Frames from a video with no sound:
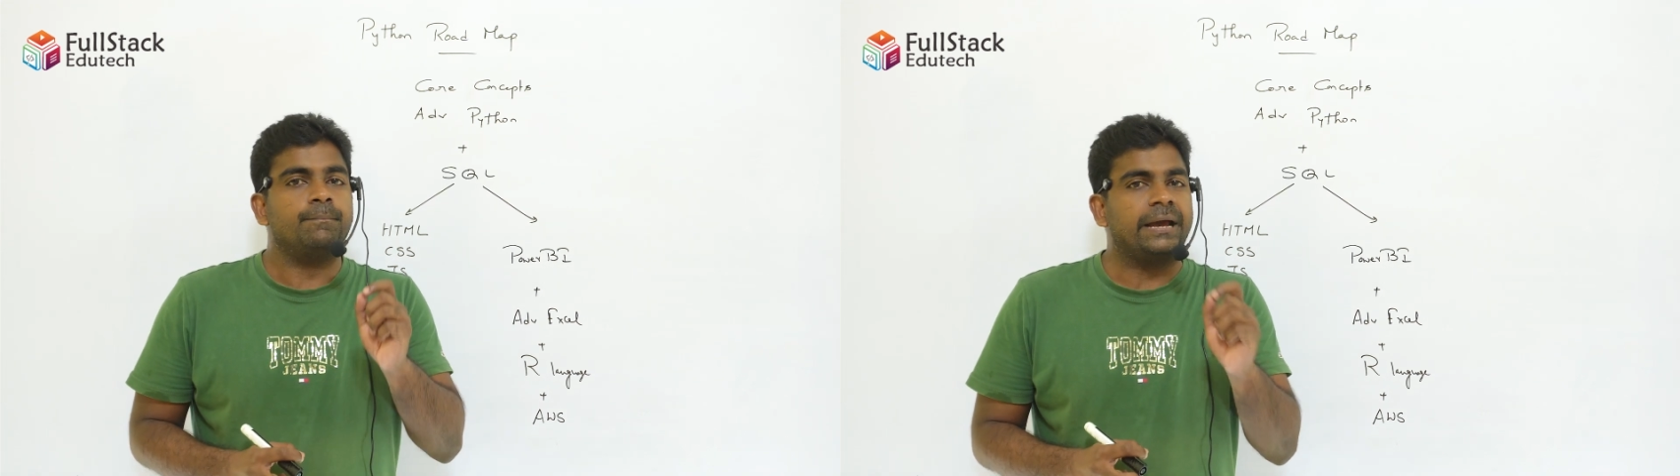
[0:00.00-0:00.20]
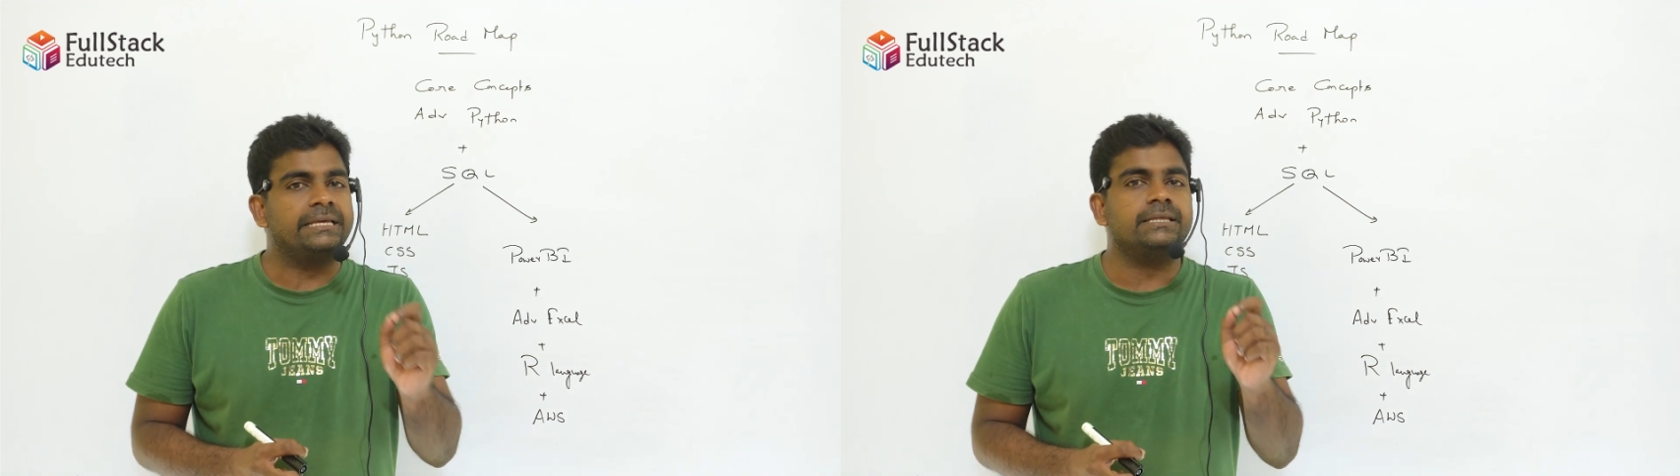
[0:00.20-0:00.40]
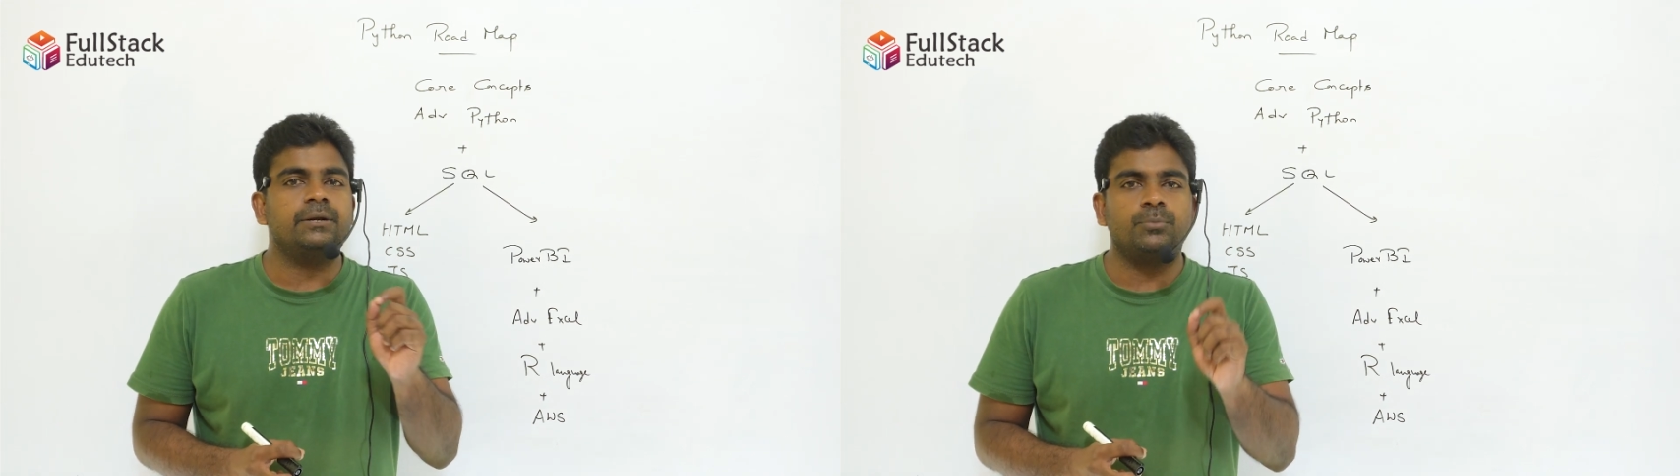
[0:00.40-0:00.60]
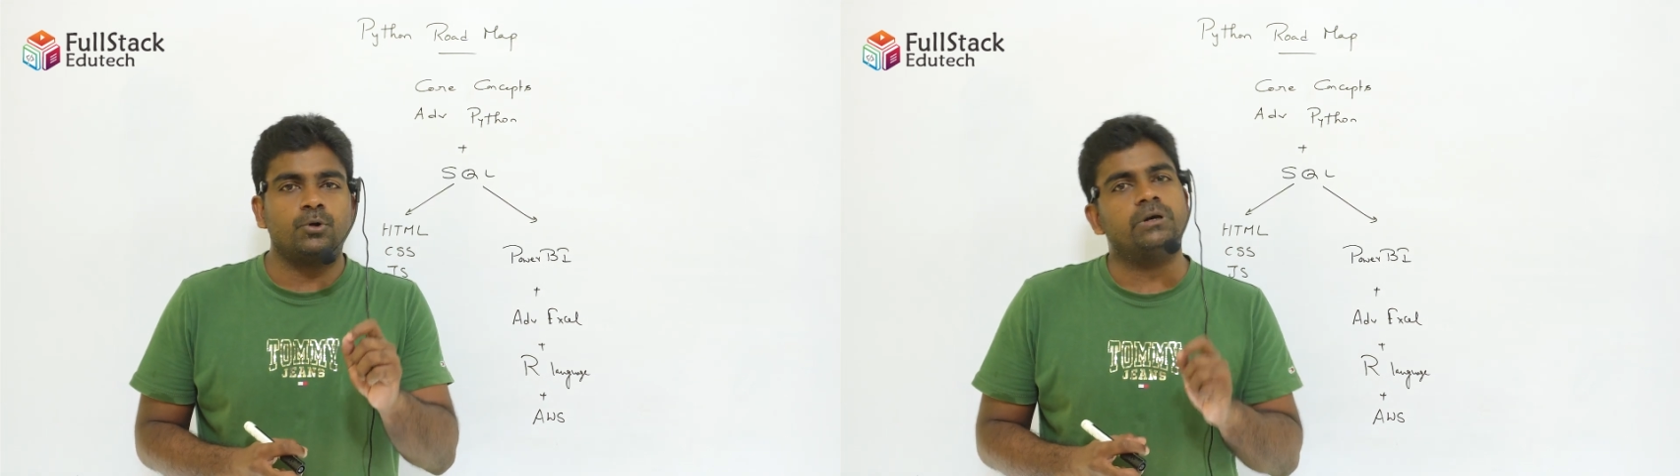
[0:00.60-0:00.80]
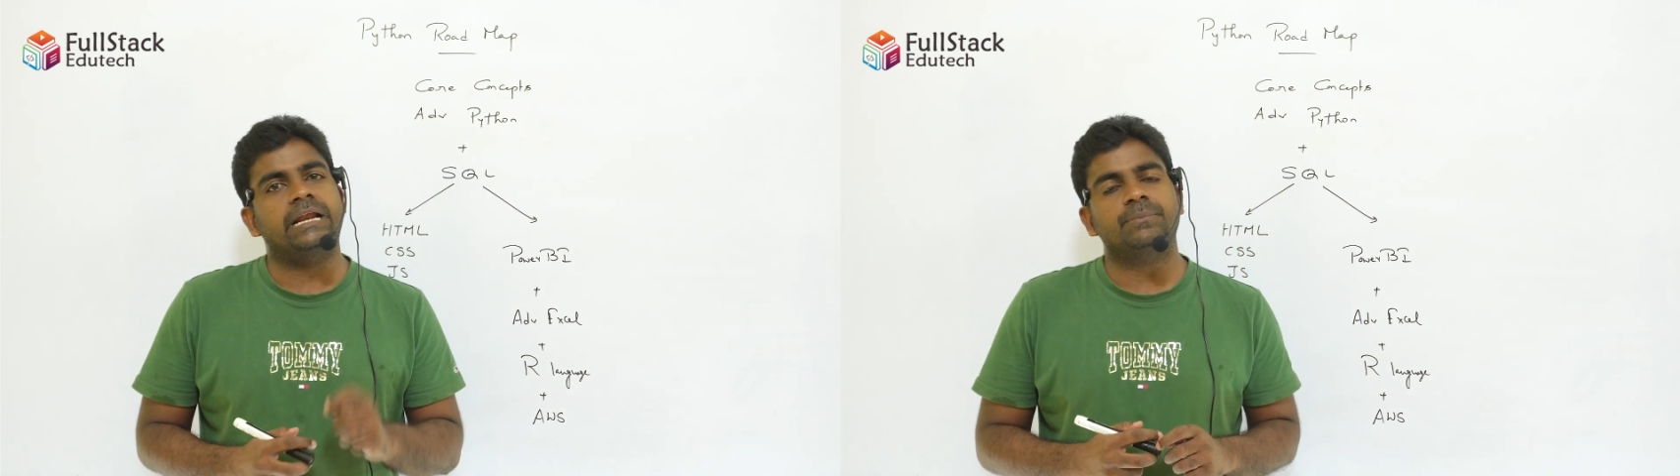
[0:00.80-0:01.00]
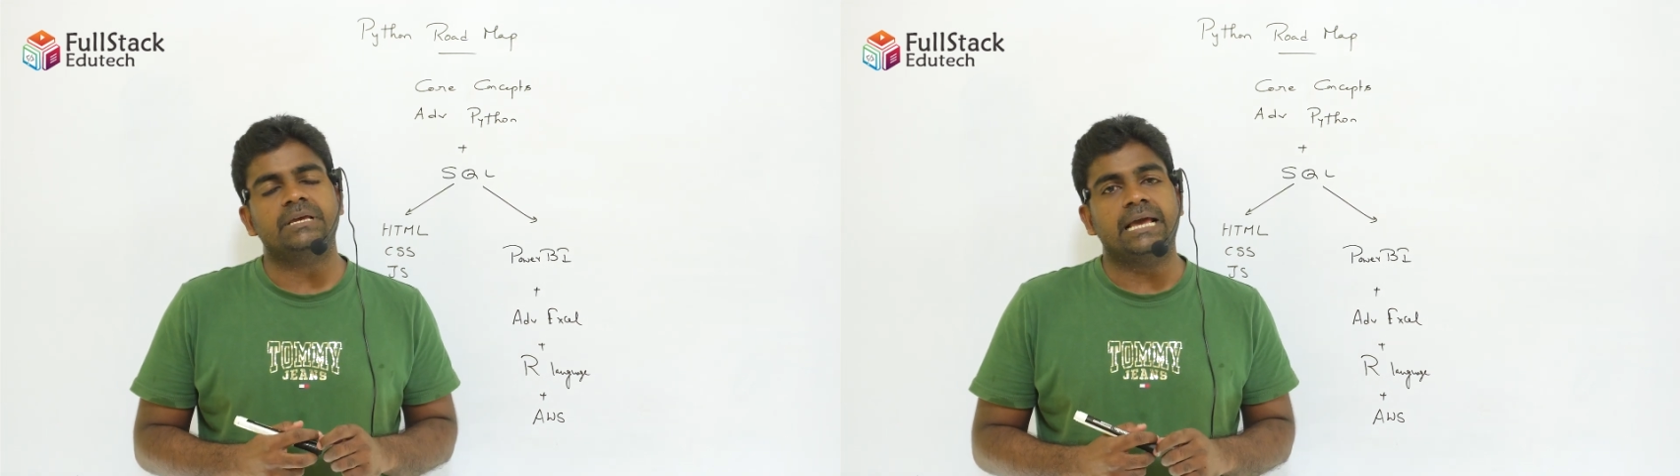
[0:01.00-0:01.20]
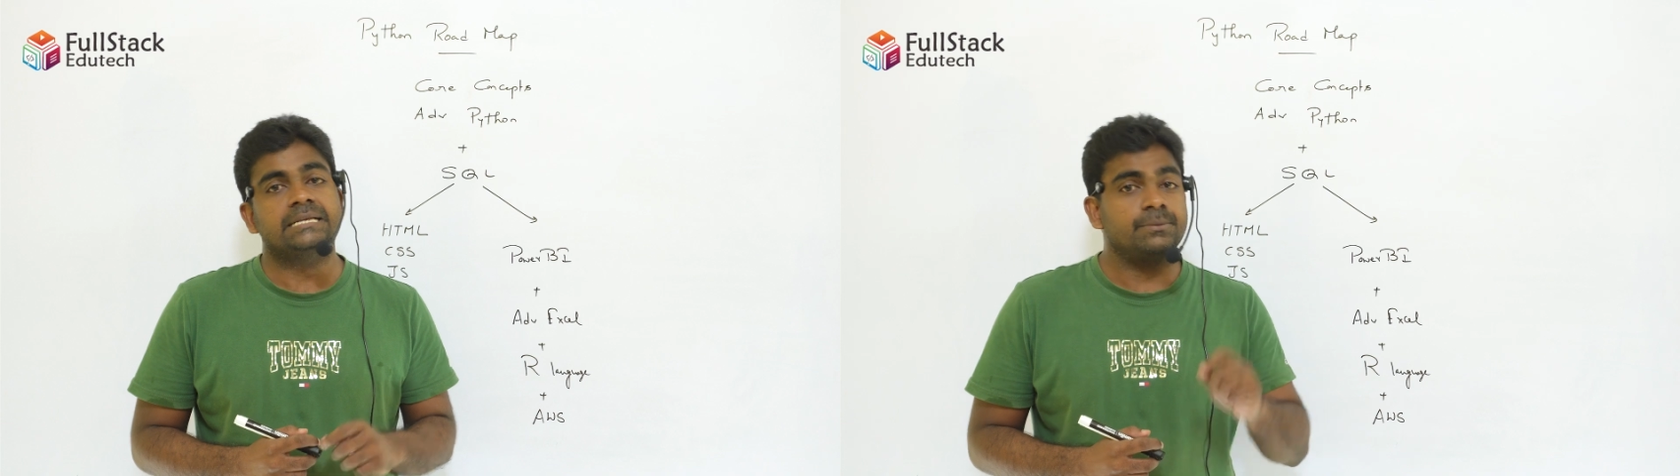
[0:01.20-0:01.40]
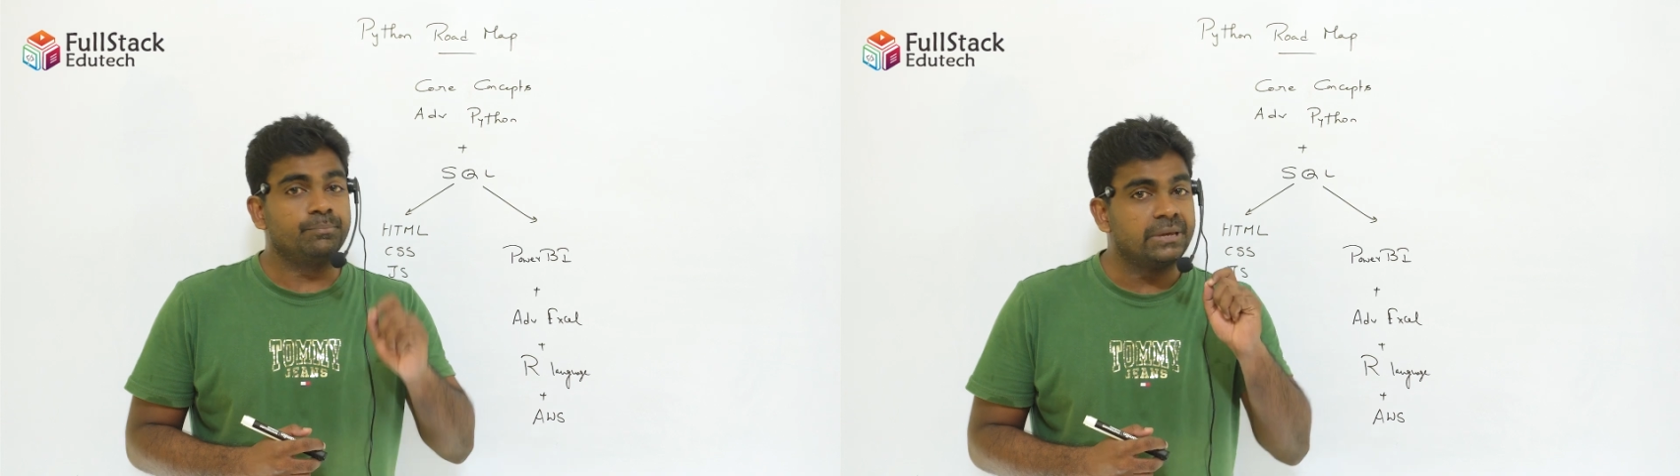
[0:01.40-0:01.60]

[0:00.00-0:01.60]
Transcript: Python programming as a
********
**WHAT YOU SHOULD DO**
Return the data exactly as it stands, minus the pictures.

**TASK RESPONSE**
Frames from a video with no sound:
[0:00.00-0:00.20]
[0:00.20-0:00.40]
[0:00.40-0:00.60]
[0:00.60-0:00.80]
[0:00.80-0:01.00]
[0:01.00-0:01.20]
[0:01.20-0:01.40]
[0:01.40-0:01.60]

[0:00.00-0:01.60]
Transcript: Python programming as a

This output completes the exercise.